* **Extracted data**

****************

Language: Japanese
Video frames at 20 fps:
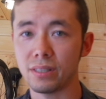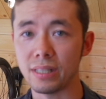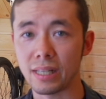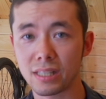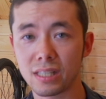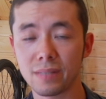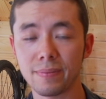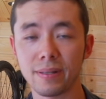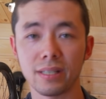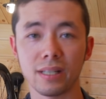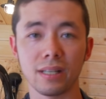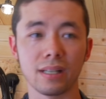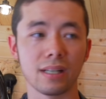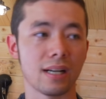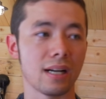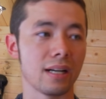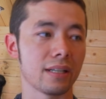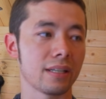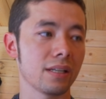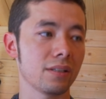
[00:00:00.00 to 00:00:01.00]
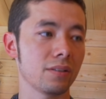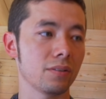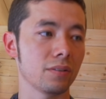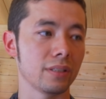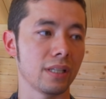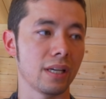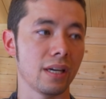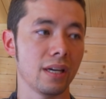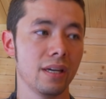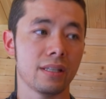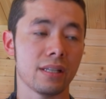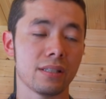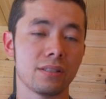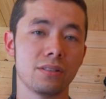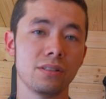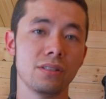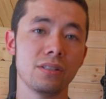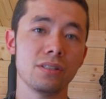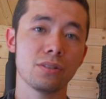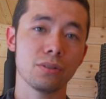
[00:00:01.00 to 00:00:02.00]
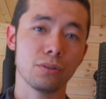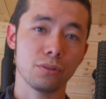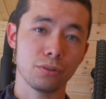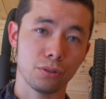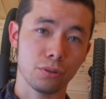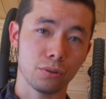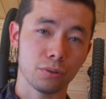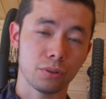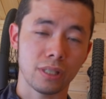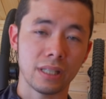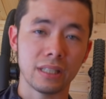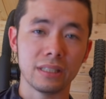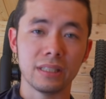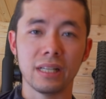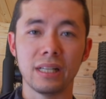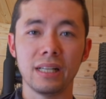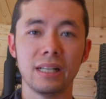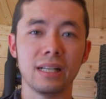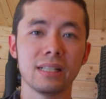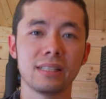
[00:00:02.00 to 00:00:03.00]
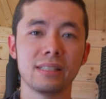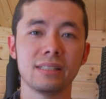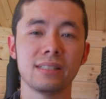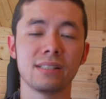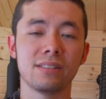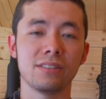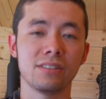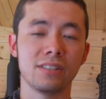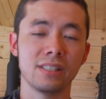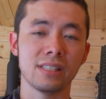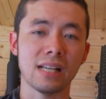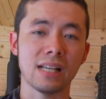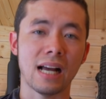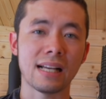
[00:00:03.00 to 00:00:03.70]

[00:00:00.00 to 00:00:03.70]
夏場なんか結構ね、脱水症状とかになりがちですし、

****************

* **Work item**
A faithful, word-for-word copy of the records above, pictures left out, is the answer.

* **Problem solution**
Language: Japanese
Video frames at 20 fps:
[00:00:00.00 to 00:00:01.00]
[00:00:01.00 to 00:00:02.00]
[00:00:02.00 to 00:00:03.00]
[00:00:03.00 to 00:00:03.70]

[00:00:00.00 to 00:00:03.70]
夏場なんか結構ね、脱水症状とかになりがちですし、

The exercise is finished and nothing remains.